Every line below should be copied exactly; drop the pictures.

Information supplied:

........

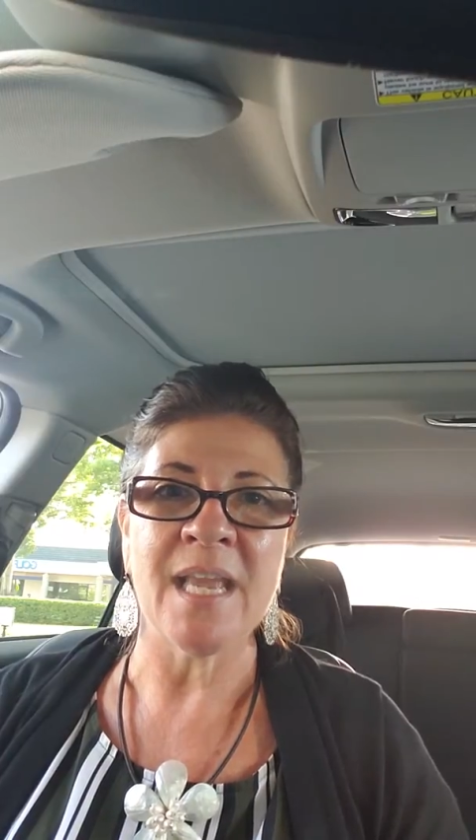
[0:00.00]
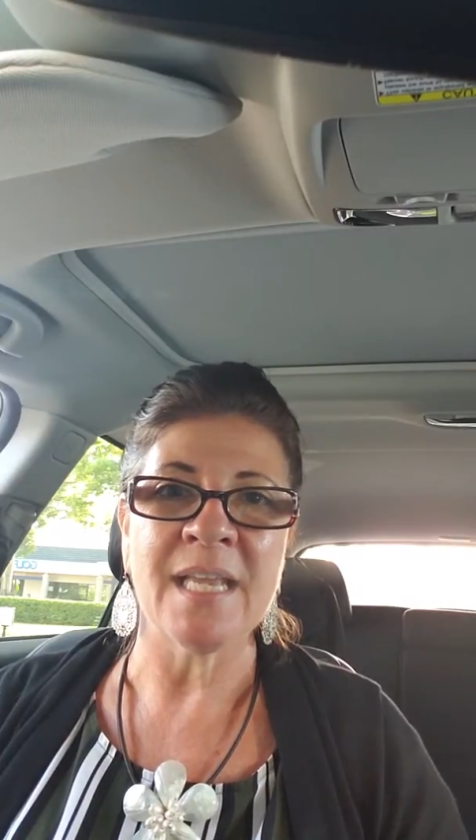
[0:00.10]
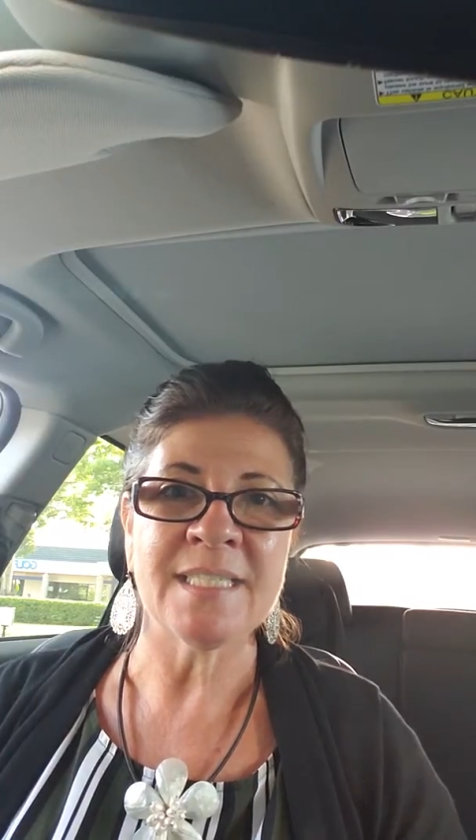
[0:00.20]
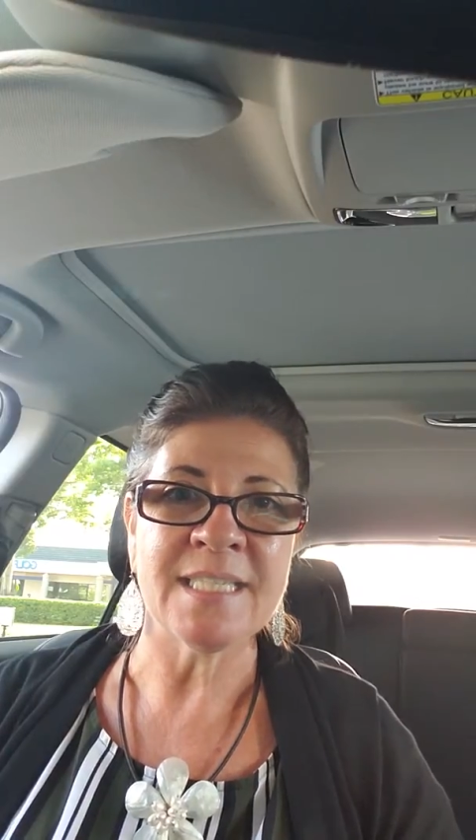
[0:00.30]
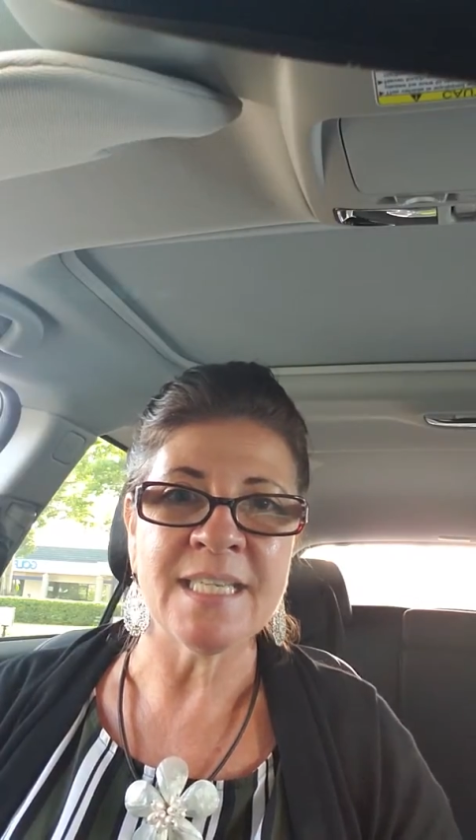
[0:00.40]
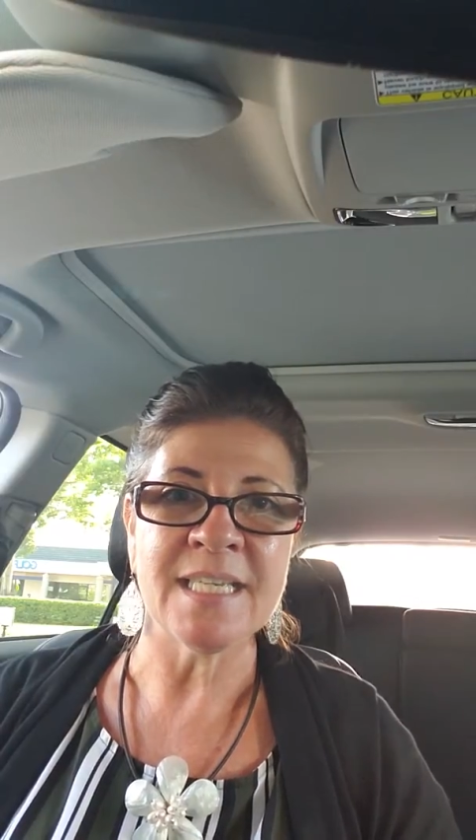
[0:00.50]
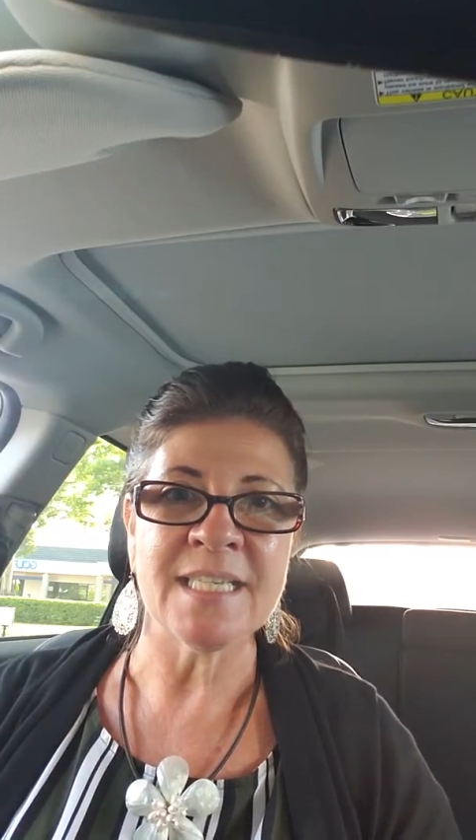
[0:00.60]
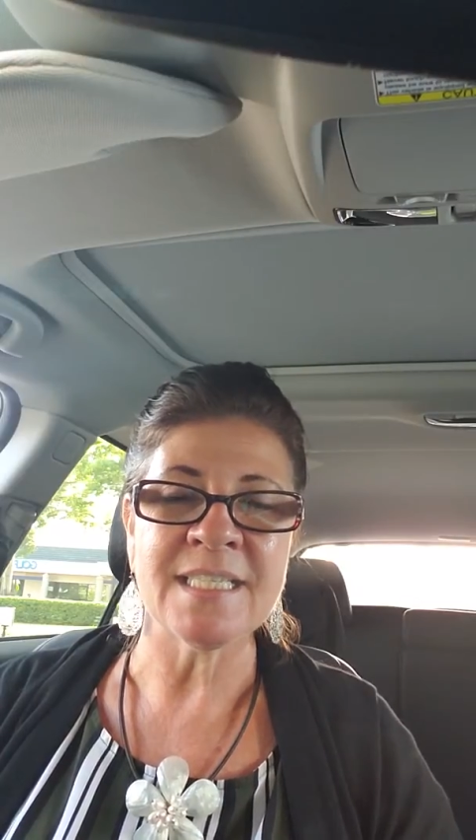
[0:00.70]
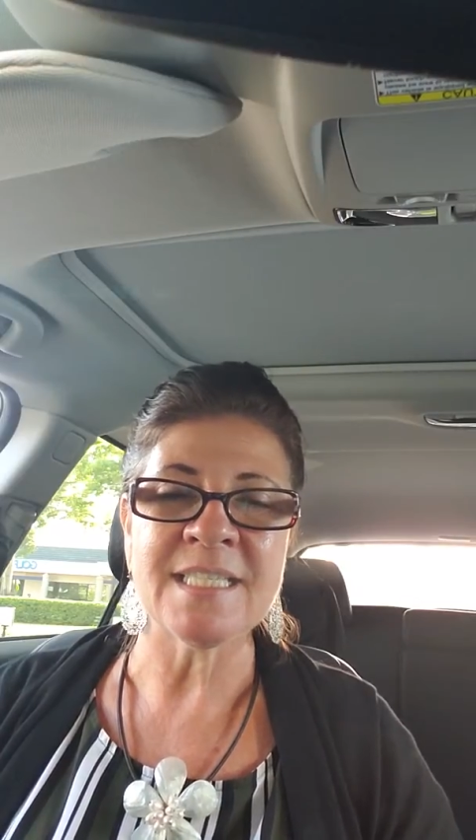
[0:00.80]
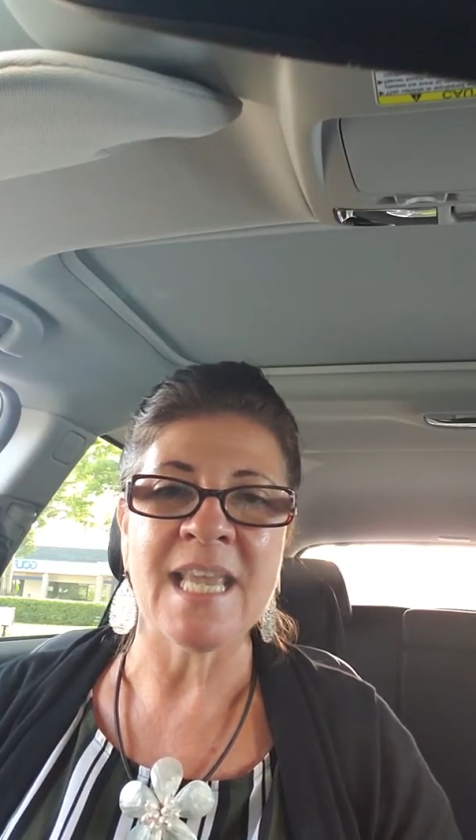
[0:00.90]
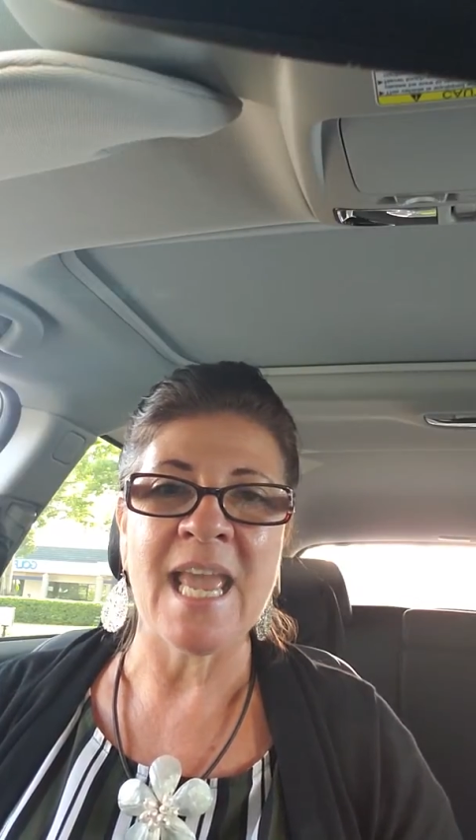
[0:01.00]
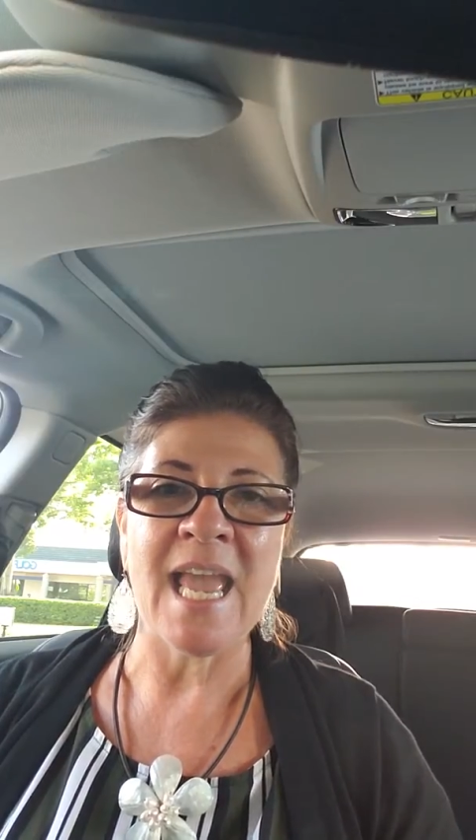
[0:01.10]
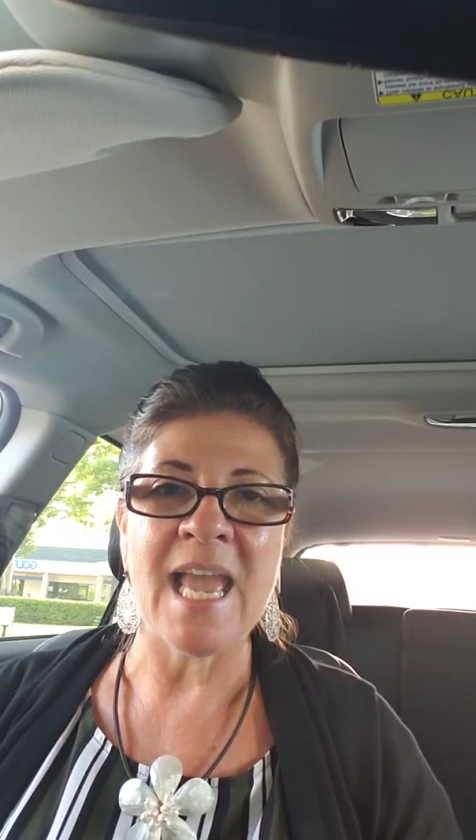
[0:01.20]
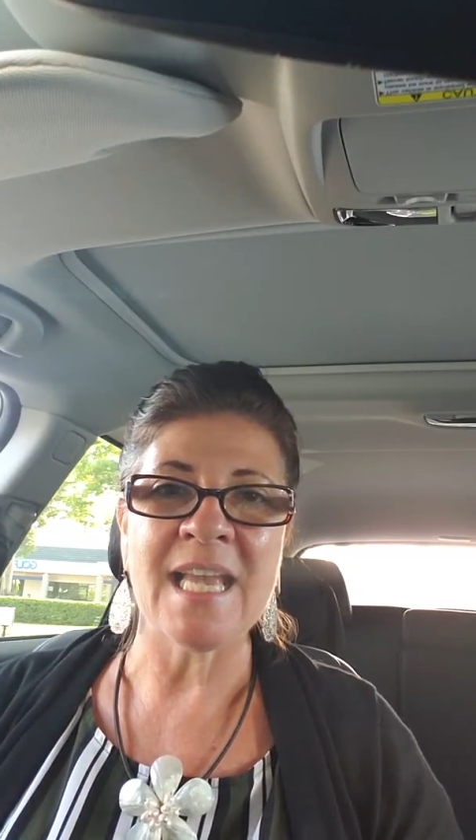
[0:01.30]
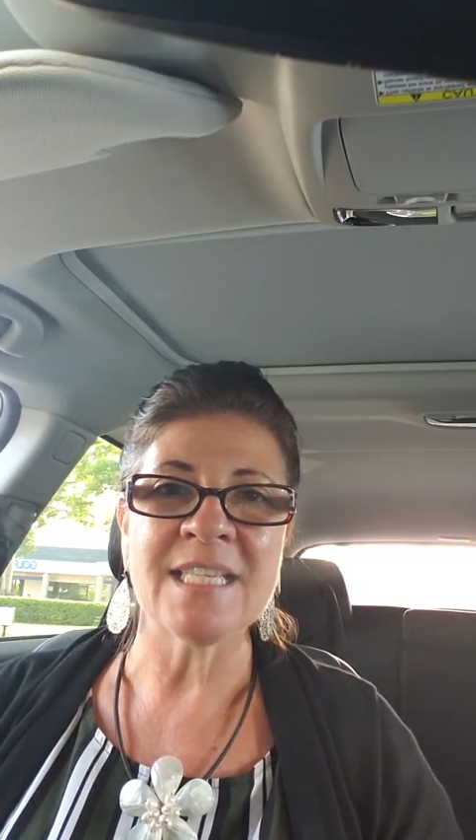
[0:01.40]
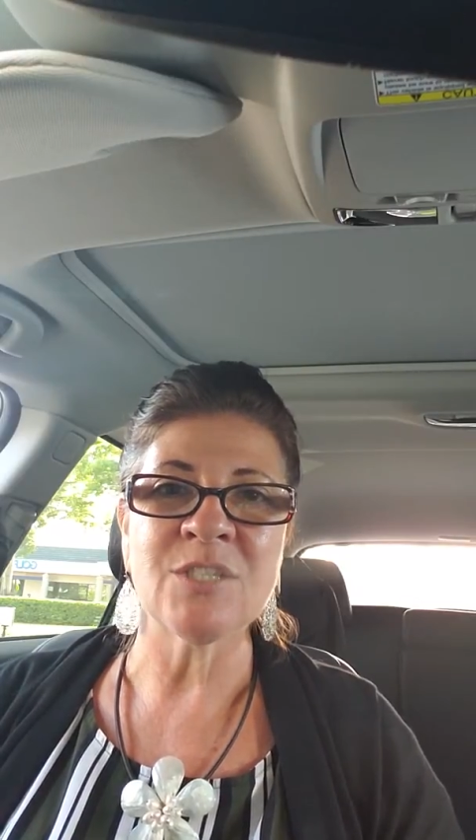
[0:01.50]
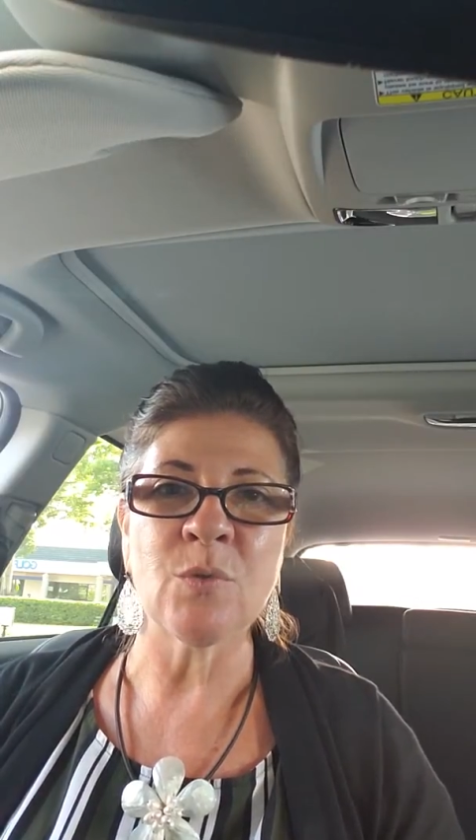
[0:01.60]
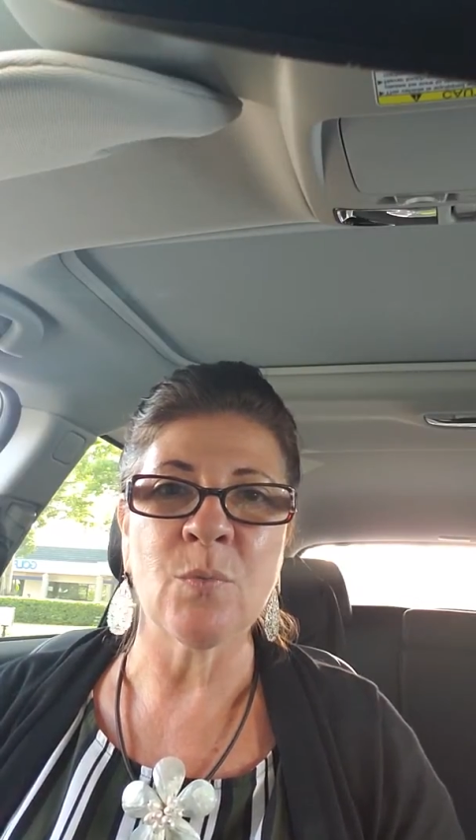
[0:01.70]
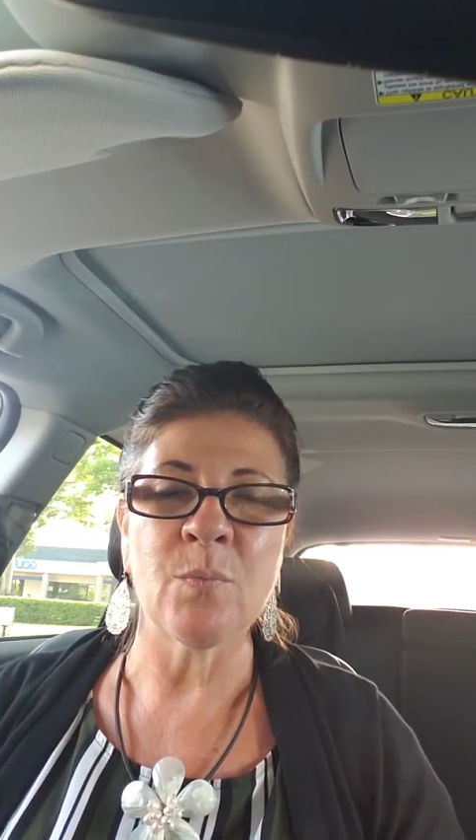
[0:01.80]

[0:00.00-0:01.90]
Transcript: ideas as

........

Exercise result:
[0:00.00]
[0:00.10]
[0:00.20]
[0:00.30]
[0:00.40]
[0:00.50]
[0:00.60]
[0:00.70]
[0:00.80]
[0:00.90]
[0:01.00]
[0:01.10]
[0:01.20]
[0:01.30]
[0:01.40]
[0:01.50]
[0:01.60]
[0:01.70]
[0:01.80]

[0:00.00-0:01.90]
Transcript: ideas as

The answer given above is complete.